While he doesn’t provide much detail, he points to the expanded ability of those doing the back door searches (presumably, I’d imagine, those at CIA and FBI) to also nominate people for targeting.

Each of the agencies authorized to conduct these warrantless searches, the N.S.A., the F.B.I., the C.I.A., are also authorized to identify the overseas targets of section 702. The agencies that have developed an interest in Americans’ communications and are actually looking for these communications are the same agencies that are in a position to encourage ongoing collection of those communications by targeting the overseas party.

Such targeting still has to undergo NSA targeting review, meaning the actual target has to be overseas and have, according to NSA’s review team, foreign intelligence value unto himself. But it would be fairly easy for the FBI to target someone known to communicate prolifically with an American to be able to get the American’s side of the conversation. To make things worse, FBI has devolved its targeting to field offices, and I’m not convinced the reviews of field offices are as rigorous as they were at Headquarters. Not all field offices even get reviewed (though I assume the ones doing the most foreign targeting are), and the tracking on US persons caught up in all this has diminished with the devolution.

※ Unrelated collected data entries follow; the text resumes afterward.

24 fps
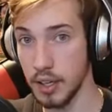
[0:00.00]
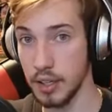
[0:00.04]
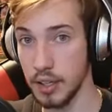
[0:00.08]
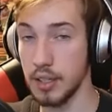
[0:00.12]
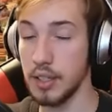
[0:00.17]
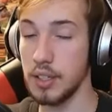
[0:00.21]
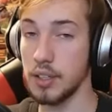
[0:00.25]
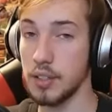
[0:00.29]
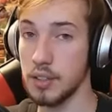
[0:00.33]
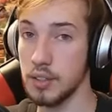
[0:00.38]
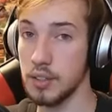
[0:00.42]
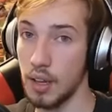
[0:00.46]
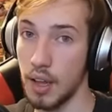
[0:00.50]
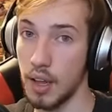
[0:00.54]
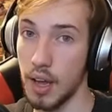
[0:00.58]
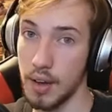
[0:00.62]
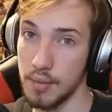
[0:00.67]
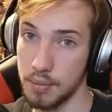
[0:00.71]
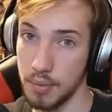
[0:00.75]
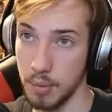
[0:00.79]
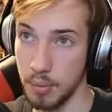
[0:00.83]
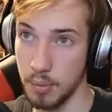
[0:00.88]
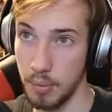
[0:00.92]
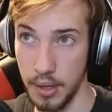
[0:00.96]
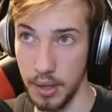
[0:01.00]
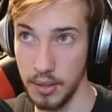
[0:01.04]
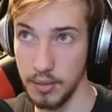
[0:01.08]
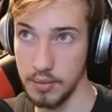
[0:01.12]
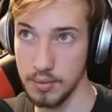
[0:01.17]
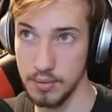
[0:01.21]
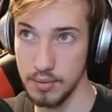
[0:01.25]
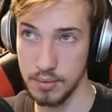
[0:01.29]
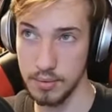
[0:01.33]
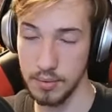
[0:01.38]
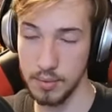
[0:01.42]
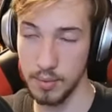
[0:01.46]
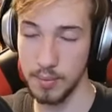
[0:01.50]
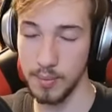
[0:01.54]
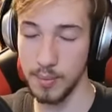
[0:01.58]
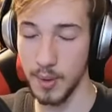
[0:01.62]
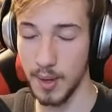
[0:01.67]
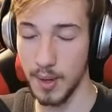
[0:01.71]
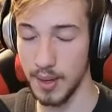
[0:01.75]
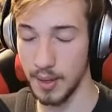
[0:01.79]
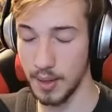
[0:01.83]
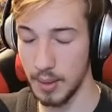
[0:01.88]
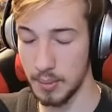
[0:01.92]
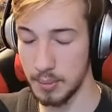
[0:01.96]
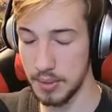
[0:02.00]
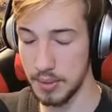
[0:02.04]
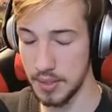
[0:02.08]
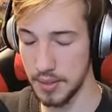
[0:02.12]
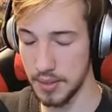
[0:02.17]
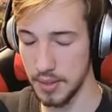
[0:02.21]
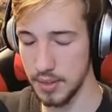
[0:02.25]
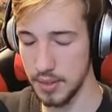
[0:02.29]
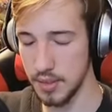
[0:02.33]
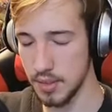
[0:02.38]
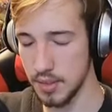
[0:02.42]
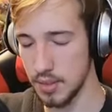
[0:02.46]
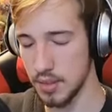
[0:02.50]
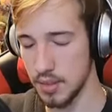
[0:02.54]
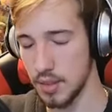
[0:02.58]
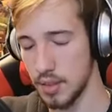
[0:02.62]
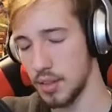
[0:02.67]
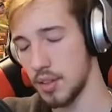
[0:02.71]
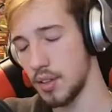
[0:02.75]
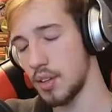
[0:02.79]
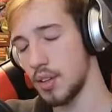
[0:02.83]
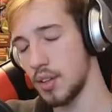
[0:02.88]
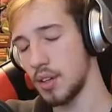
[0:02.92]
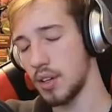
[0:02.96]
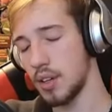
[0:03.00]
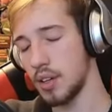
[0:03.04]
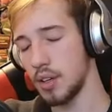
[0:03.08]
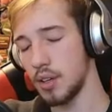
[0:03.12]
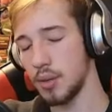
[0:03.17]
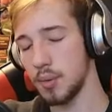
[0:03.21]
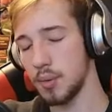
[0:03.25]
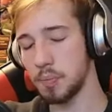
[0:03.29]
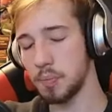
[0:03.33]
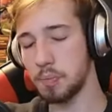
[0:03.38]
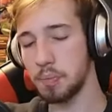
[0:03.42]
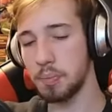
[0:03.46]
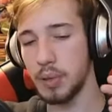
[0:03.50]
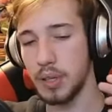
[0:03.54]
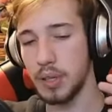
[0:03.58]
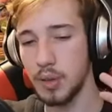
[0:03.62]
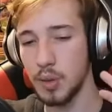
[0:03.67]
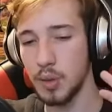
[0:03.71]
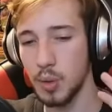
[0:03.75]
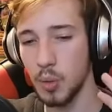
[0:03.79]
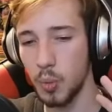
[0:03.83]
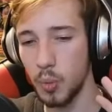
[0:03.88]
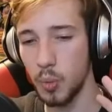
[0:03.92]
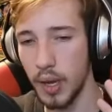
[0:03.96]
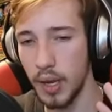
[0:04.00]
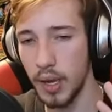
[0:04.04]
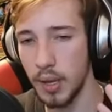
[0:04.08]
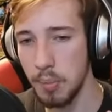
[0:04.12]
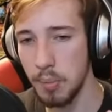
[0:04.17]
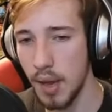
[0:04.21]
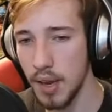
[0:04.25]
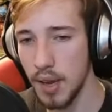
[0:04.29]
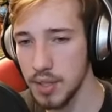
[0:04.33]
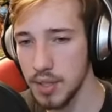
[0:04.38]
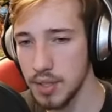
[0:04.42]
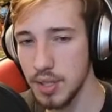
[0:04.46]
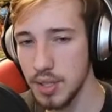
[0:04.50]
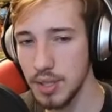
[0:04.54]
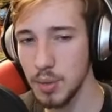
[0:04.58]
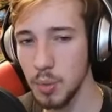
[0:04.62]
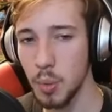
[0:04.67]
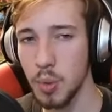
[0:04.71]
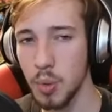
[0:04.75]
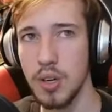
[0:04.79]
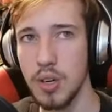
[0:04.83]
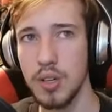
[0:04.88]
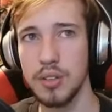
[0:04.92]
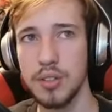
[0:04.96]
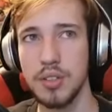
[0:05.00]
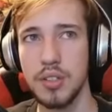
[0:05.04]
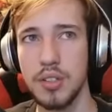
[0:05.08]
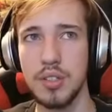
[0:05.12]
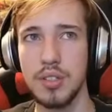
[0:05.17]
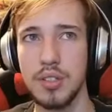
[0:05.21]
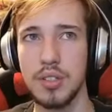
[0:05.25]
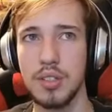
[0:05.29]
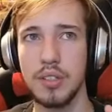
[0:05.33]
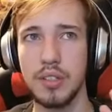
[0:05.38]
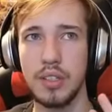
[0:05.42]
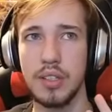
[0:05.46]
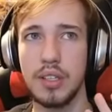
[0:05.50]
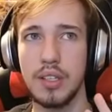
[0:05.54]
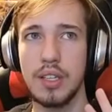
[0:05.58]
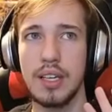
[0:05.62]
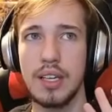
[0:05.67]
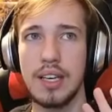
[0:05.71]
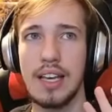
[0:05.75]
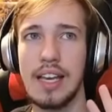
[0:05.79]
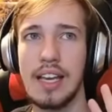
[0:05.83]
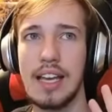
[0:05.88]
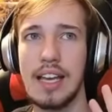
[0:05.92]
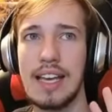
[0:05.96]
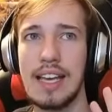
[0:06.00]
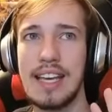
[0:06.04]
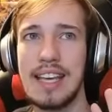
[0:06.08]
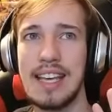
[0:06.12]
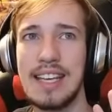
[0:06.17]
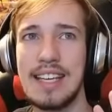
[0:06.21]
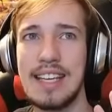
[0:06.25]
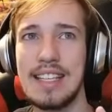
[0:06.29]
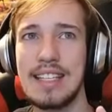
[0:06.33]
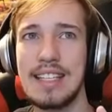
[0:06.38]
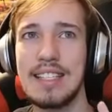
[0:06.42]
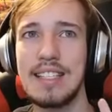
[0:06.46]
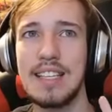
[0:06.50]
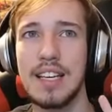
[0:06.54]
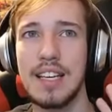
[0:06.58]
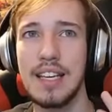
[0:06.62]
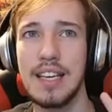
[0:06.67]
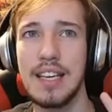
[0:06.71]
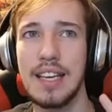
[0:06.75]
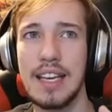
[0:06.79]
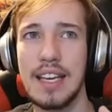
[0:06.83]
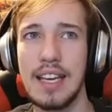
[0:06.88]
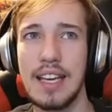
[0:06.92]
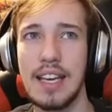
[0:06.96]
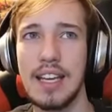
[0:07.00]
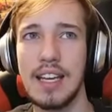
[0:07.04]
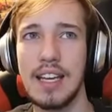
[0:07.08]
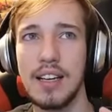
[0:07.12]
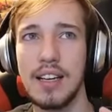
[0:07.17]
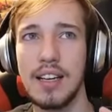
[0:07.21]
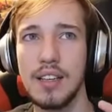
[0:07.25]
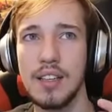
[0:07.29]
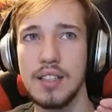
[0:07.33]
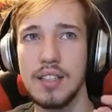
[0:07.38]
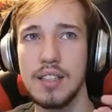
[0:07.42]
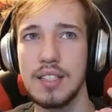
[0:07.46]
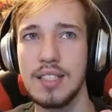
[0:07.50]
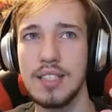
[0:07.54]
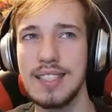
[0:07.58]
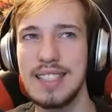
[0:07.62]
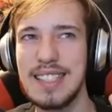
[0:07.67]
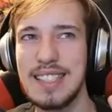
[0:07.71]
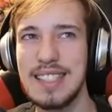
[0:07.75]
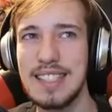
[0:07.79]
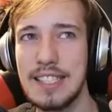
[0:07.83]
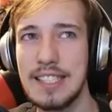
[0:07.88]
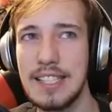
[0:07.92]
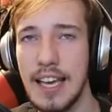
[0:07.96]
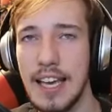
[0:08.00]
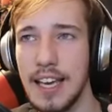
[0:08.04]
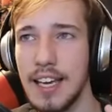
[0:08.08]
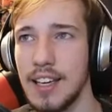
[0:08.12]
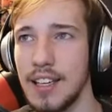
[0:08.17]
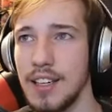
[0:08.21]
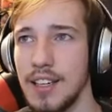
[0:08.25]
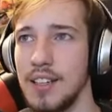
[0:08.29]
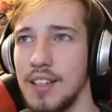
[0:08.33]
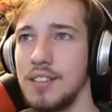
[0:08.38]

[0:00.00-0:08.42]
hear a lot from me when it comes to this. But the way medicine works is insane.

I share Wyden’s concerns — especially given NSA’s dodgy response to the Snowden documents released last year.

Given the volume of information the NSA and, derivatively, CIA and FBI, collect, it would be very easy to get away with reverse targeting, particularly the more you move targeting into the hands of people leading investigations, as has happened at FBI.

Wyden is not the only one concerned about this. Ted Lieu, fresh off the classified 702 briefing last week, seemed pretty concerned as well (as well as Rand Paul, though I’m not sure if Paul has had briefing on this). We won’t get the kind of granularity we need to understand how big of a problem this is.